In [None]:

import matplotlib.pyplot as plt
import pandas as pd
import numpy as np
import json

import sys
sys.path.append('/src/')
from visualization.visualize import print_image_with_point, show_complete_fixation_with_all_frames_all_gaze

# use defaul plot style
plt.style.use('default')
WIDTH = 6
dpi = 100

In [None]:
folder_path = "path/to/folder/with/data/"

# evaluation data
eval_path = folder_path + "data/cyprus_eval_frames.csv"
eval_path_results = folder_path + "data/cyprus_eval_frames_results.csv"
cyprus_eval_frames_results_predictions = folder_path + "data/cyprus_eval_frames_results_predictions.csv"
cyprus_eval_complete_sumpXc = folder_path + "data/cyprus_eval_complete_sumpXc.csv"

# load the names and print the categories
p = folder_path + "label_mapping.json"
with open(p, 'r') as f:
    label_mapping = json.load(f)
    categories = set(label_mapping["category_mapping"].values())
# note :   
# cma active agent
# sa passive agent

In [None]:
# load the data
df_res_pred = pd.read_csv(cyprus_eval_frames_results_predictions)

In [None]:
# rename the columns
df_res_pred["manual_label"] = df_res_pred['response']
df_res_pred.drop(columns=["response"], inplace=True)

# rename the 4Level to ambiguous
df_res_pred.loc[df_res_pred["level_sum"]==4, "predicted_sum"] = "ambiguous"  
df_res_pred.loc[df_res_pred["level_pXc"]==4, "predicted_pXc"] = "ambiguous" 

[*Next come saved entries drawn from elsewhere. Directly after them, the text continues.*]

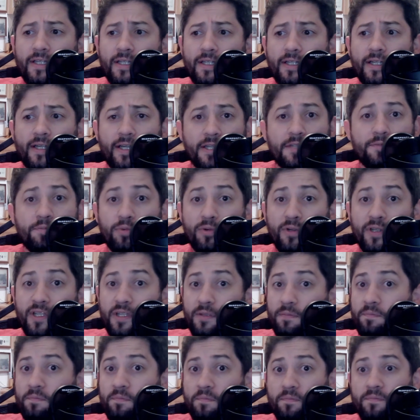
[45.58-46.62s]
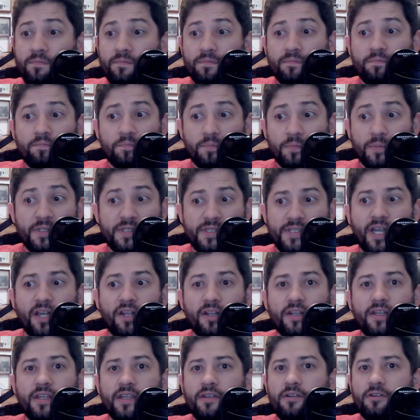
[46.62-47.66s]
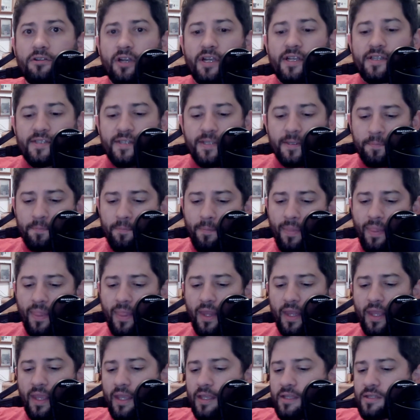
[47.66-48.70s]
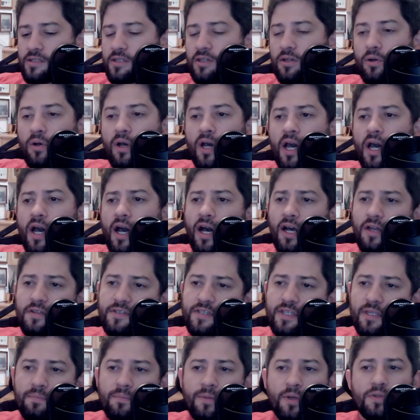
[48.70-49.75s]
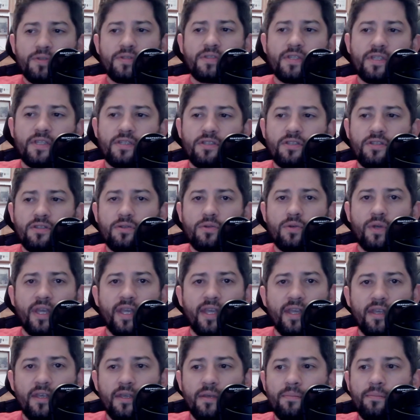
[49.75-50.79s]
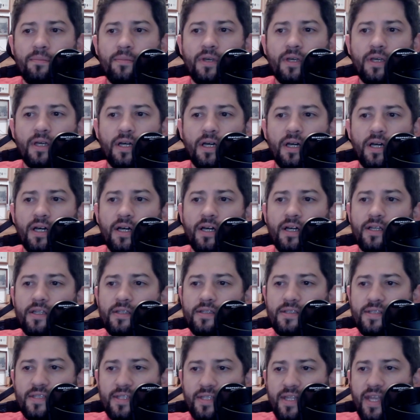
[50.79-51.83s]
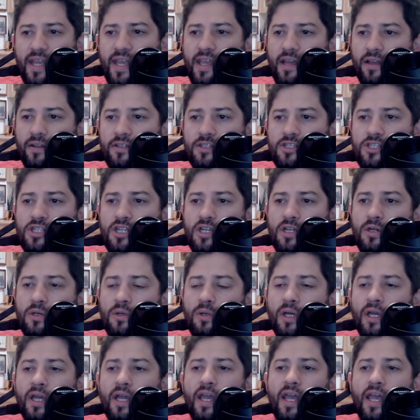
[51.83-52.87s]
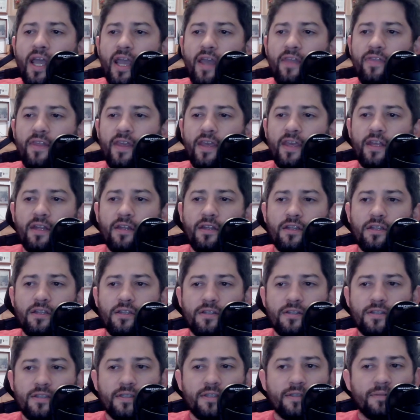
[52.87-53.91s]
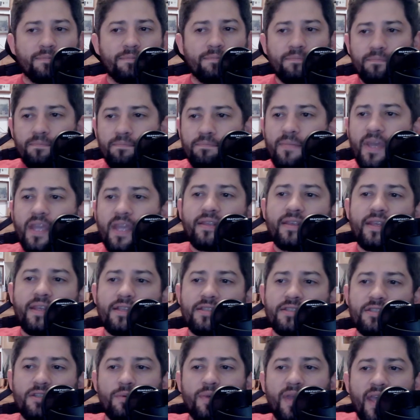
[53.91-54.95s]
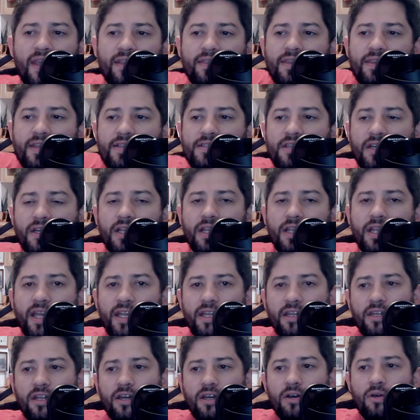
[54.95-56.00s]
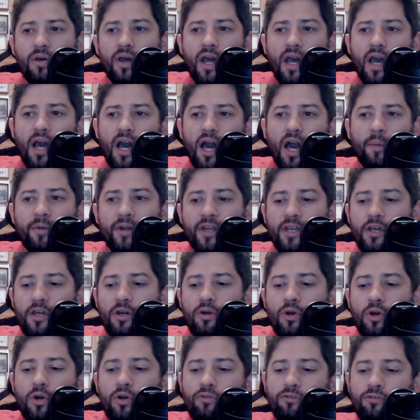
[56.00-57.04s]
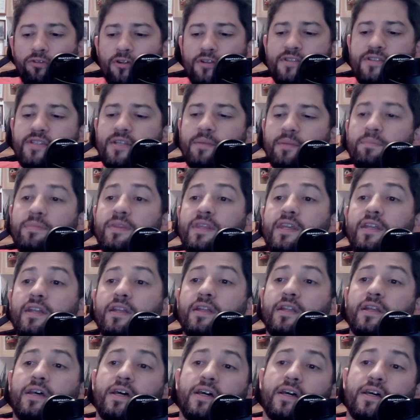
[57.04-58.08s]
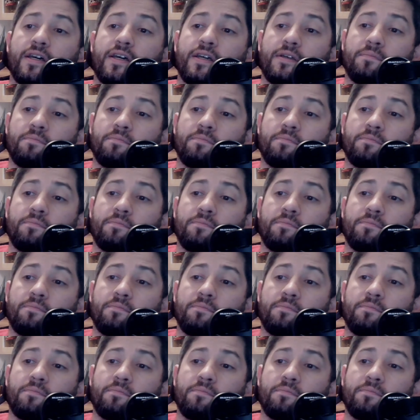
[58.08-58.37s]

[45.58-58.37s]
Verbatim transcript: it's pretty, pretty solidly crazy. So I'll stick mostly to him uh, today on the show. And then to make things so we end things on a light note, I'm going to go over something uh,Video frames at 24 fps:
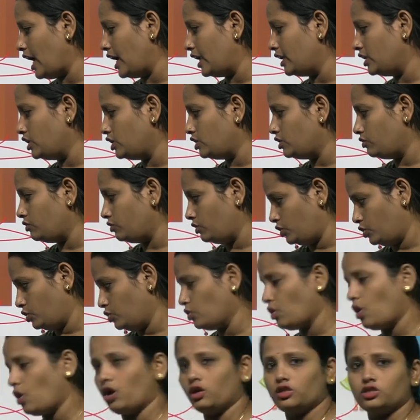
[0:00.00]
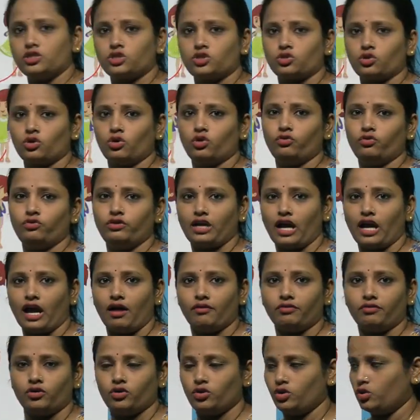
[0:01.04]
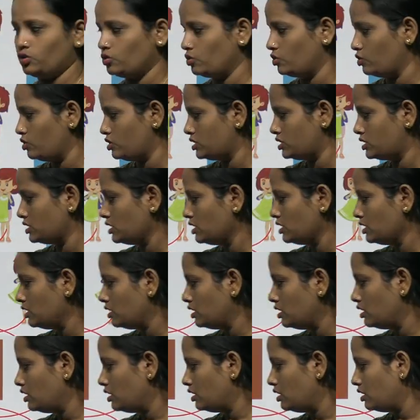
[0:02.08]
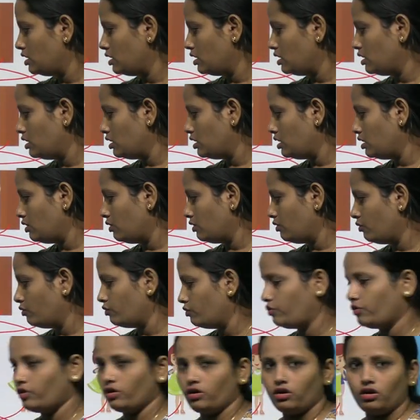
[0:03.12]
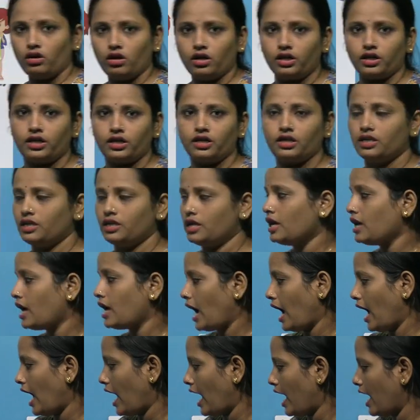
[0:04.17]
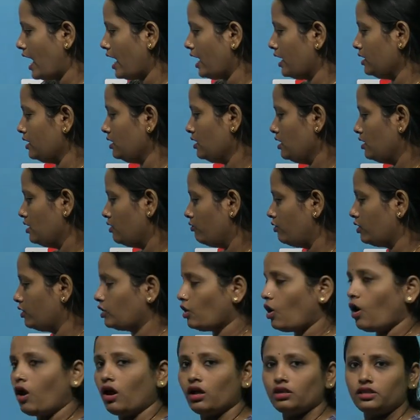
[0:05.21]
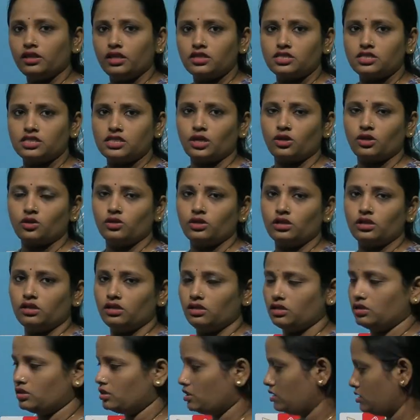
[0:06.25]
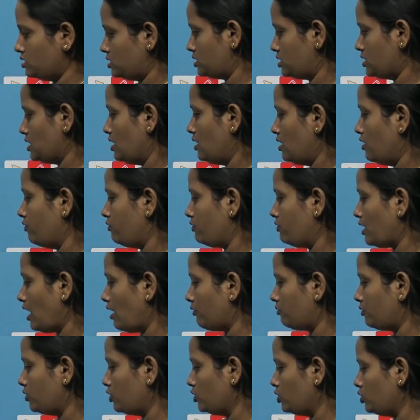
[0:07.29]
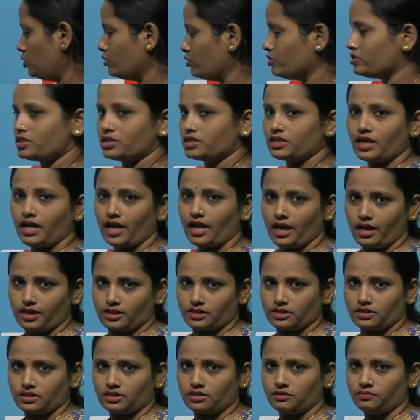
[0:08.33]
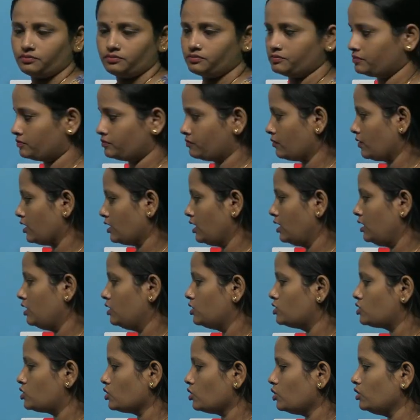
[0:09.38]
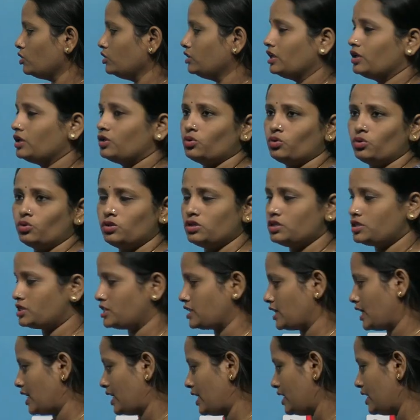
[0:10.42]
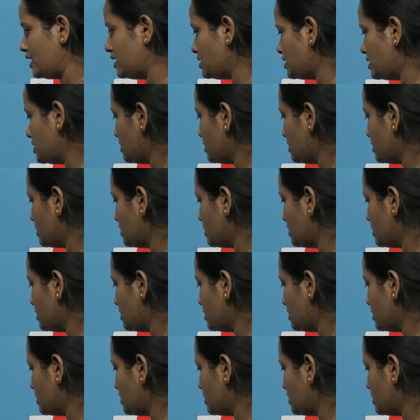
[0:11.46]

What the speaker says: and you also we have to use work, and with all the singulars we have to use S. So the rule says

# check if response was correct for the two differenv ways of calulating the score
df_res_pred["correct_sum"] = df_res_pred["manual_label"] == df_res_pred["predicted_sum"] 
df_res_pred["correct_pXc"] = df_res_pred["manual_label"] == df_res_pred["predicted_pXc"] 
  
# show the tabel
df_res_pred

In [None]:
### analysis of the results taking out the ambiguous results
df_res_pred_clean = df_res_pred[df_res_pred[ "manual_label"] != "ambiguous"]
df_res_pred_amb = df_res_pred[df_res_pred[ "manual_label"] == "ambiguous"]

###  Analysis

In [None]:
df = df_res_pred

In [None]:
df["correct_pXc"].value_counts() 

In [None]:
# correct counts per level
# to datafram
df_level = df.groupby("level_pXc")["correct_pXc"].value_counts().unstack().fillna(0).astype(int).reset_index()
# delete index and set the level as index
df_level = df_level.set_index("level_pXc", inplace=True)
df_level

In [None]:
# plot the results per level as a stacked bar plot
df_level.plot(kind='bar', stacked=True, color = ["red", "green"], figsize=(WIDTH*1.3, WIDTH), dpi=dpi )
plt.xticks(rotation=0)
plt.xlabel("Prediction Level")
plt.ylabel("Fixation Count")
plt.legend(["Incorrect", "Correct"])
plt.xticks(np.arange(0, 4), [ "1", "2", "3", "4"])

In [None]:
# calcultate recall and precision for each category

# modify below -----------------------------------------------------------
heuristic = "predicted_pXc"  #'predicted_sum'#

#df = df[df.level_pXc == 3] # chose if it shoulb be just for a specific level
# modify above -----------------------------------------------------------

categorie_list = sorted(list(categories) + ["ambiguous"])
recall_dict = {}
precision_dict = {}
accuracy_dict = {}

for category in categorie_list:
    TP = len(df[(df["manual_label"] == category) & (df[heuristic] == category)])
    FP = len(df[(df["manual_label"] != category) & (df[heuristic] == category)])
    TN = len(df[(df["manual_label"] != category) & (df[heuristic] != category)])
    FN = len(df[(df["manual_label"] == category) & (df[heuristic] != category)])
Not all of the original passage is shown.